NLTK Preprocessor

`NLTK(*, strip_multiple_whitespaces=True, remove_punctuation=False, stopwords_removal=False, url_tagging=False, lemmatization=False, stemming=False, pos_tag=False, lang='english')`

Bases: NLP

Interface to the NLTK library for natural language processing features.

Examples:

Strip multiple whitespaces from running text

>>> nltk_obj = NLTK(strip_multiple_whitespaces=True)
>>> nltk_obj.process('This   has  a lot  of   spaces')
['This', 'has', 'a', 'lot', 'of', 'spaces']

Remove punctuation from running text

>>> nltk_obj = NLTK(remove_punctuation=True)
>>> nltk_obj.process("Hello there. How are you? I'm fine, thanks.")
["Hello", "there", "How", "are", "you", "I", "m", "fine", "thanks"]

Remove stopwords using from running text

>>> nltk_obj = NLTK(stopwords_removal=True)
>>> nltk_obj.process("The striped bats are hanging on their feet for the best")
["striped", "bats", "hanging", "feet", "best"]

Replace URL with a normalized token <URL>

>>> nltk_obj = NLTK(url_tagging=True)
>>> nltk_obj.process("This is facebook http://facebook.com and github https://github.com")
['This', 'is', 'facebook', '<URL>', 'and', 'github', '<URL>']

Perform lemmatization on running text

>>> nltk_obj = NLTK(lemmatization=True)
>>> nltk_obj.process("The striped bats are hanging on their feet for best")
["The", "strip", "bat", "be", "hang", "on", "their", "foot", "for", "best"]

Perform stemming on running text

>>> nltk_obj = NLTK(stemming=True)
>>> nltk_obj.process("These unbelievable abnormous objects")
['these', 'unbeliev', 'abnorm', 'object']

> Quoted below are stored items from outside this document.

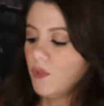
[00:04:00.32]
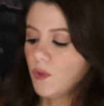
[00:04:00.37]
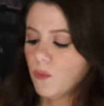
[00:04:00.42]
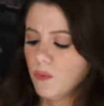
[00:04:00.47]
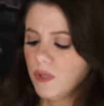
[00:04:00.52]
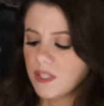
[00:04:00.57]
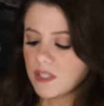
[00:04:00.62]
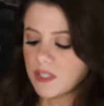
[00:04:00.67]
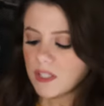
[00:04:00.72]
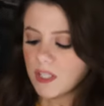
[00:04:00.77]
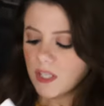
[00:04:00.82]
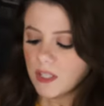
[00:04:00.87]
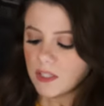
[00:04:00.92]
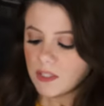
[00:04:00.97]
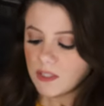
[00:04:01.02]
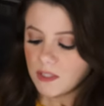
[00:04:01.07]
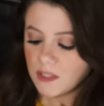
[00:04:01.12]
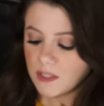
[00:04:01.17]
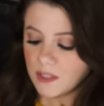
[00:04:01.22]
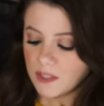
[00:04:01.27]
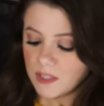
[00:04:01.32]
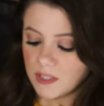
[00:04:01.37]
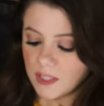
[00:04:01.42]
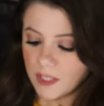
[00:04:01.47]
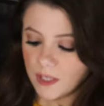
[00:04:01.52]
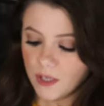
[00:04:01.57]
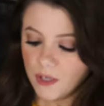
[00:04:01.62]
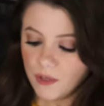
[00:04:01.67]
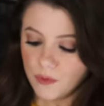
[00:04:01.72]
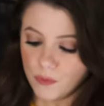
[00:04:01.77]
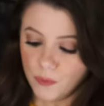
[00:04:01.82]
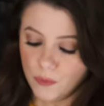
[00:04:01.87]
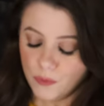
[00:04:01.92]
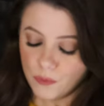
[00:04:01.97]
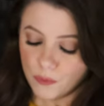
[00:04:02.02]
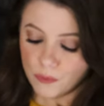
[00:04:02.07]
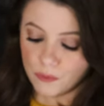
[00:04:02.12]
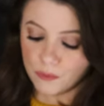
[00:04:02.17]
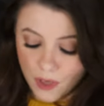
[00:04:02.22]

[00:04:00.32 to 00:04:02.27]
What is this? Is this a sticker? Ooh.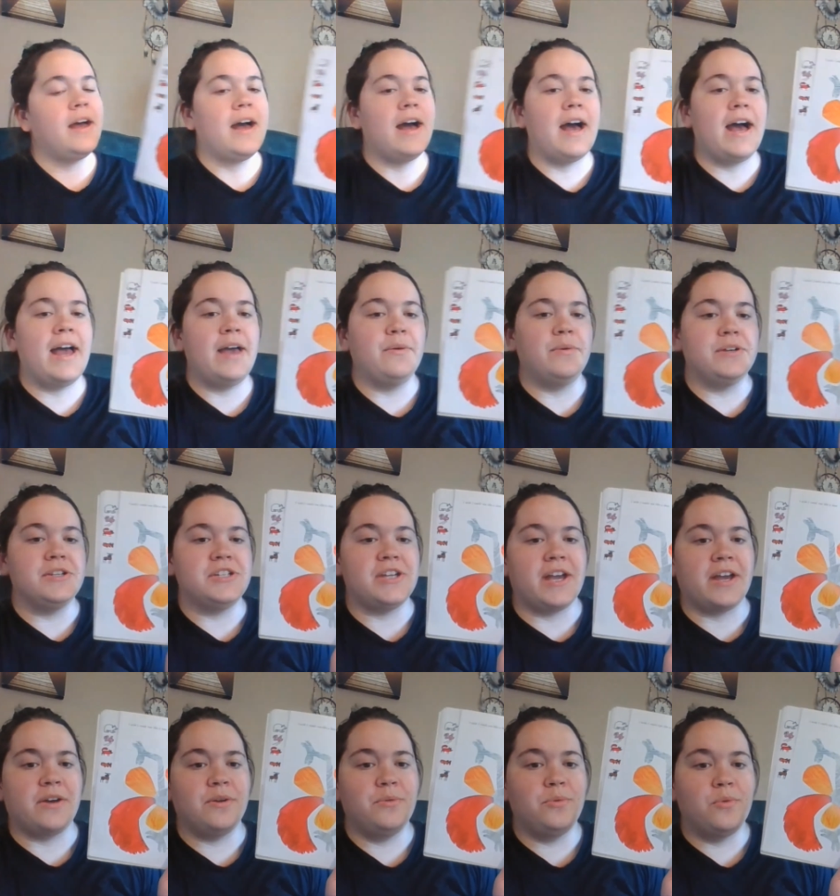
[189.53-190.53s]
I wish I
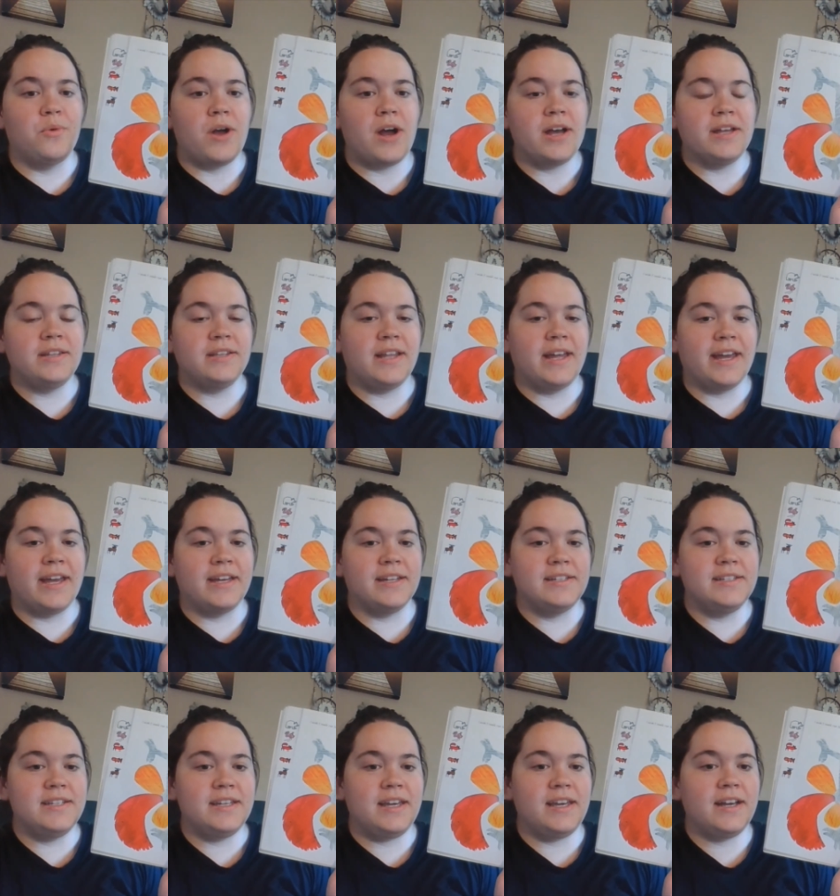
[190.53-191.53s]
could run like a
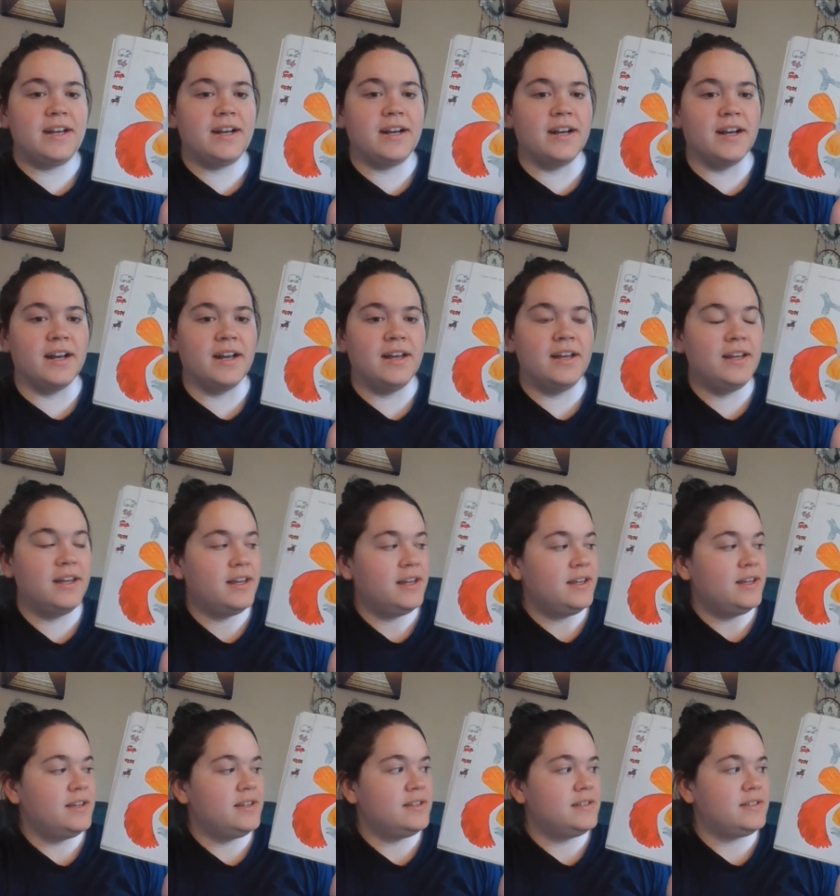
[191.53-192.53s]
deer.
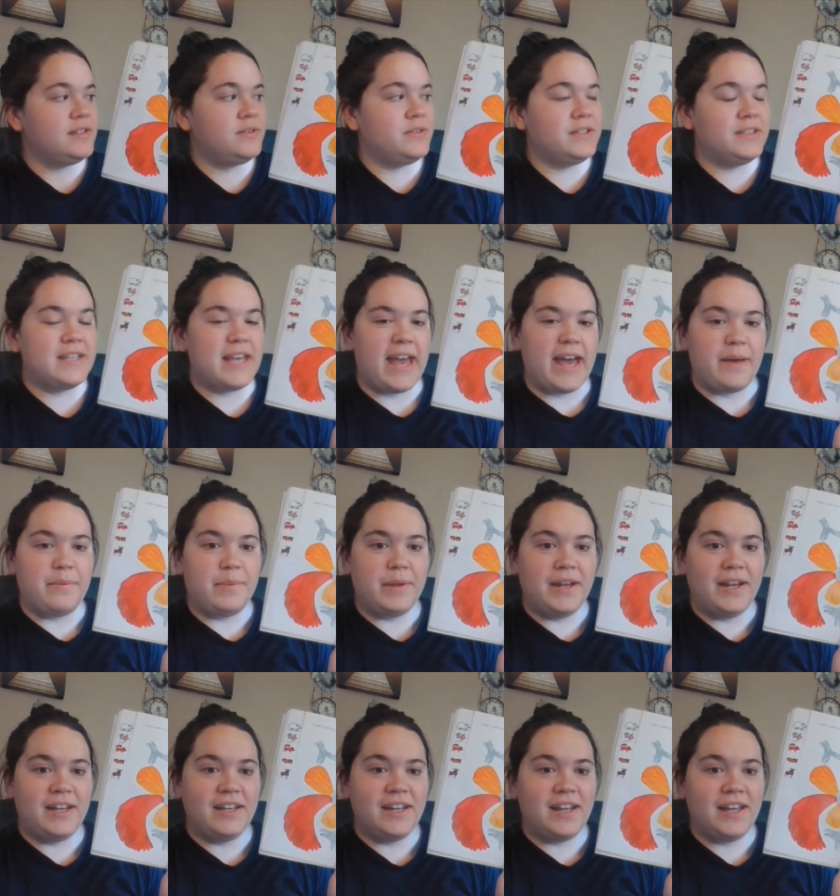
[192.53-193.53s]
See what's
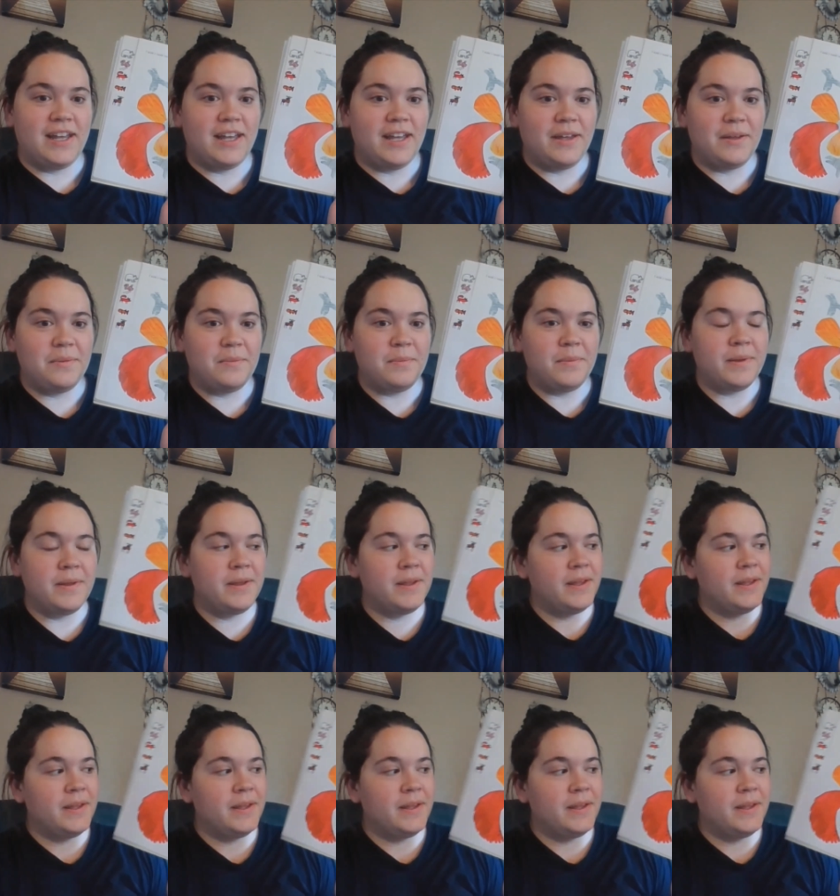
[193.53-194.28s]
happening to him?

Label each token in the running text with its POS tag

>>> nltk_obj = NLTK(pos_tag=True)
>>> nltk_obj.process("Facebook was fined by Hewlett Packard for spending 100€")
['Facebook_NNP', 'was_VBD', 'fined_VBN', 'by_IN', 'Hewlett_NNP', 'Packard_NNP', 'for_IN', 'spending_VBG',
'100€_CD']

PARAMETER	DESCRIPTION
`strip_multiple_whitespaces`	If set to True, all multiple whitespaces will be reduced to only one white space TYPE: `bool` DEFAULT: `True`
`remove_punctuation`	If set to True, all punctuation from the running text will be removed TYPE: `bool` DEFAULT: `False`
`stopwords_removal`	If set to True, all stowpwords from the running text will be removed TYPE: `bool` DEFAULT: `False`
`url_tagging`	If set to True, all urls in the running text will be replaced with the `<URL>` token TYPE: `bool` DEFAULT: `False`
`lemmatization`	If set to True, each token in the running text will be brought to its lemma TYPE: `bool` DEFAULT: `False`
`stemming`	If set to True, each token in the running text will be brought to its stem TYPE: `bool` DEFAULT: `False`
`pos_tag`	If set to True, each token in the running text will be labeled with its POS tag in the form `token_TAG` TYPE: `bool` DEFAULT: `False`
`lang`	Language of the running text TYPE: `str` DEFAULT: `'english'`

Source code in clayrs/content_analyzer/information_processor/nltk_processor.py

def __init__(self, *,
             strip_multiple_whitespaces: bool = True,
             remove_punctuation: bool = False,
             stopwords_removal: bool = False,
             url_tagging: bool = False,
             lemmatization: bool = False,
             stemming: bool = False,
             pos_tag: bool = False,
             lang: str = 'english'):

    if not NLTK._corpus_downloaded:
        self.__download_corpus()
        NLTK._corpus_downloaded = True

    self.stopwords_removal = stopwords_removal

    self.stemming = stemming
    self.stemmer = SnowballStemmer(language=lang)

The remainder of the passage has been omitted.